■ Directions: Apart from the images, the records below need to be copied exactly.

★ ★ ★ ★

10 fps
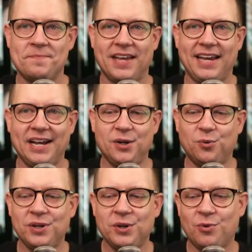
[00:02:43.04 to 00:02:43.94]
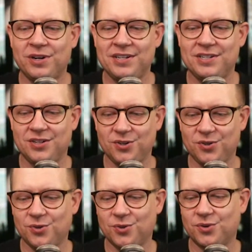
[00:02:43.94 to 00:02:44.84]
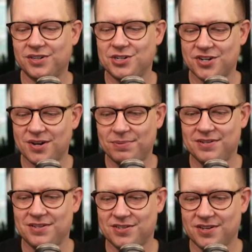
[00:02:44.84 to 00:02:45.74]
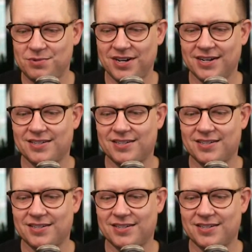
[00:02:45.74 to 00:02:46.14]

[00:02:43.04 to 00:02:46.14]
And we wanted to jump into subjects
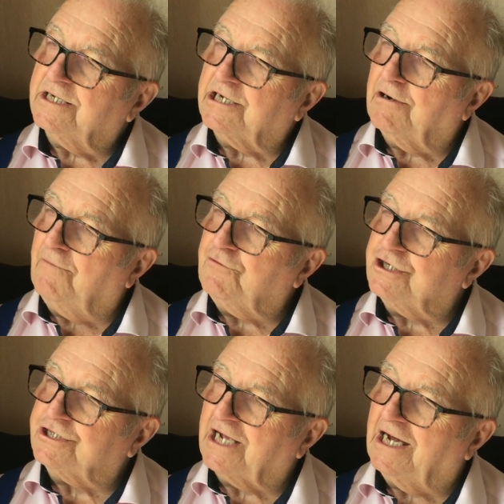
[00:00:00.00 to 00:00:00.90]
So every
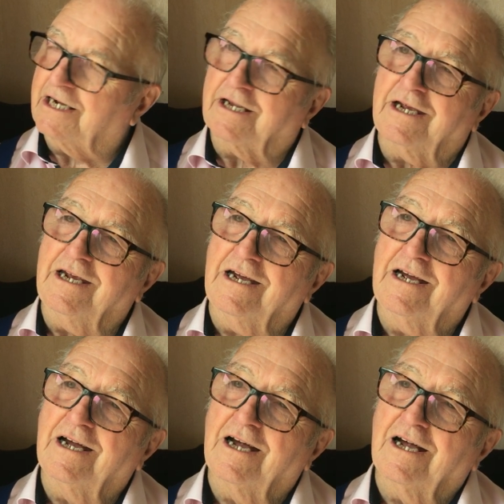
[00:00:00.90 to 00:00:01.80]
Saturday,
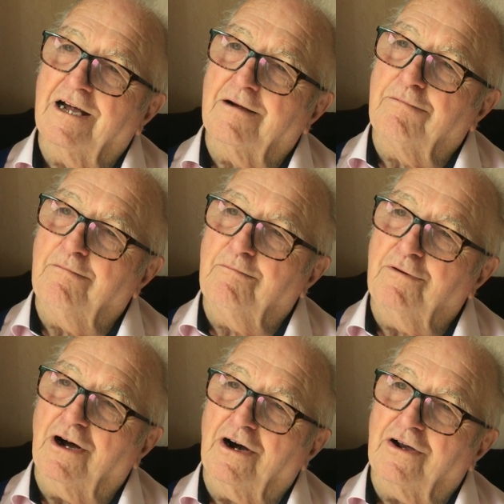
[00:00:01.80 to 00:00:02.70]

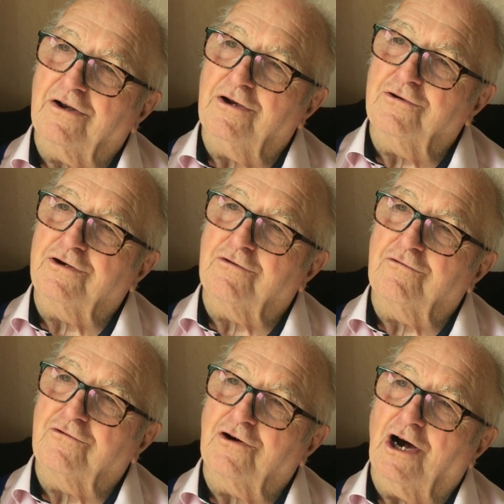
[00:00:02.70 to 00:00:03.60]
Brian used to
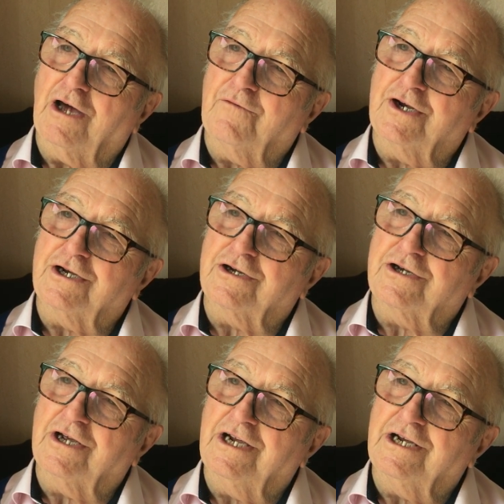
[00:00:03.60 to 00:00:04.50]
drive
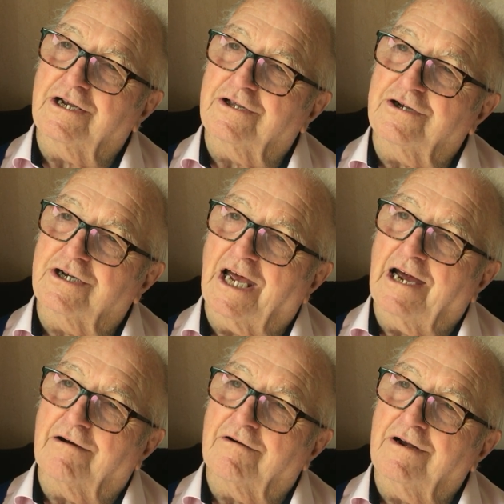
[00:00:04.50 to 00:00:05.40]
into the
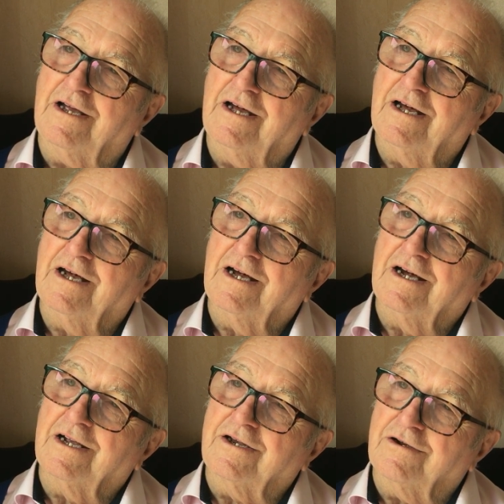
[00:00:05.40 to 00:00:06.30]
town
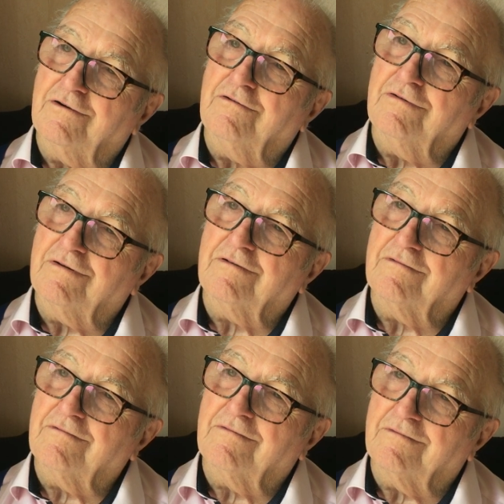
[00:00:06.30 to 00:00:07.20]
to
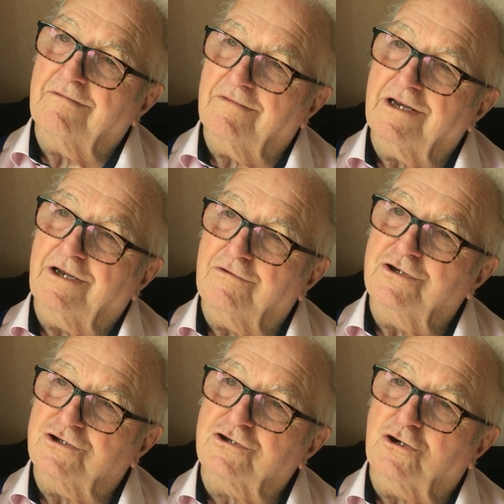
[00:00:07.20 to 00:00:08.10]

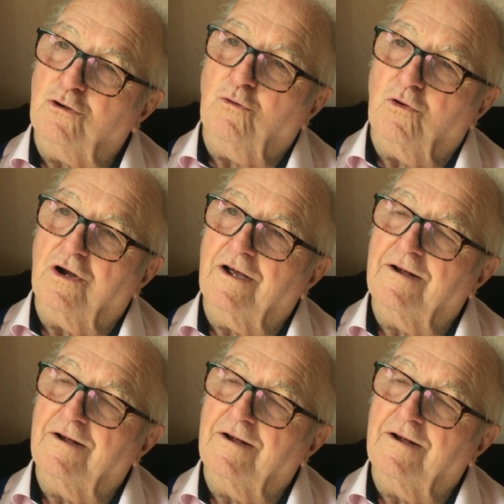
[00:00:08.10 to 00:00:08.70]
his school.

★ ★ ★ ★

■ Output for this task:
10 fps
[00:02:43.04 to 00:02:43.94]
[00:02:43.94 to 00:02:44.84]
[00:02:44.84 to 00:02:45.74]
[00:02:45.74 to 00:02:46.14]

[00:02:43.04 to 00:02:46.14]
And we wanted to jump into subjects
[00:00:00.00 to 00:00:00.90]
So every
[00:00:00.90 to 00:00:01.80]
Saturday,
[00:00:01.80 to 00:00:02.70]

[00:00:02.70 to 00:00:03.60]
Brian used to
[00:00:03.60 to 00:00:04.50]
drive
[00:00:04.50 to 00:00:05.40]
into the
[00:00:05.40 to 00:00:06.30]
town
[00:00:06.30 to 00:00:07.20]
to
[00:00:07.20 to 00:00:08.10]

[00:00:08.10 to 00:00:08.70]
his school.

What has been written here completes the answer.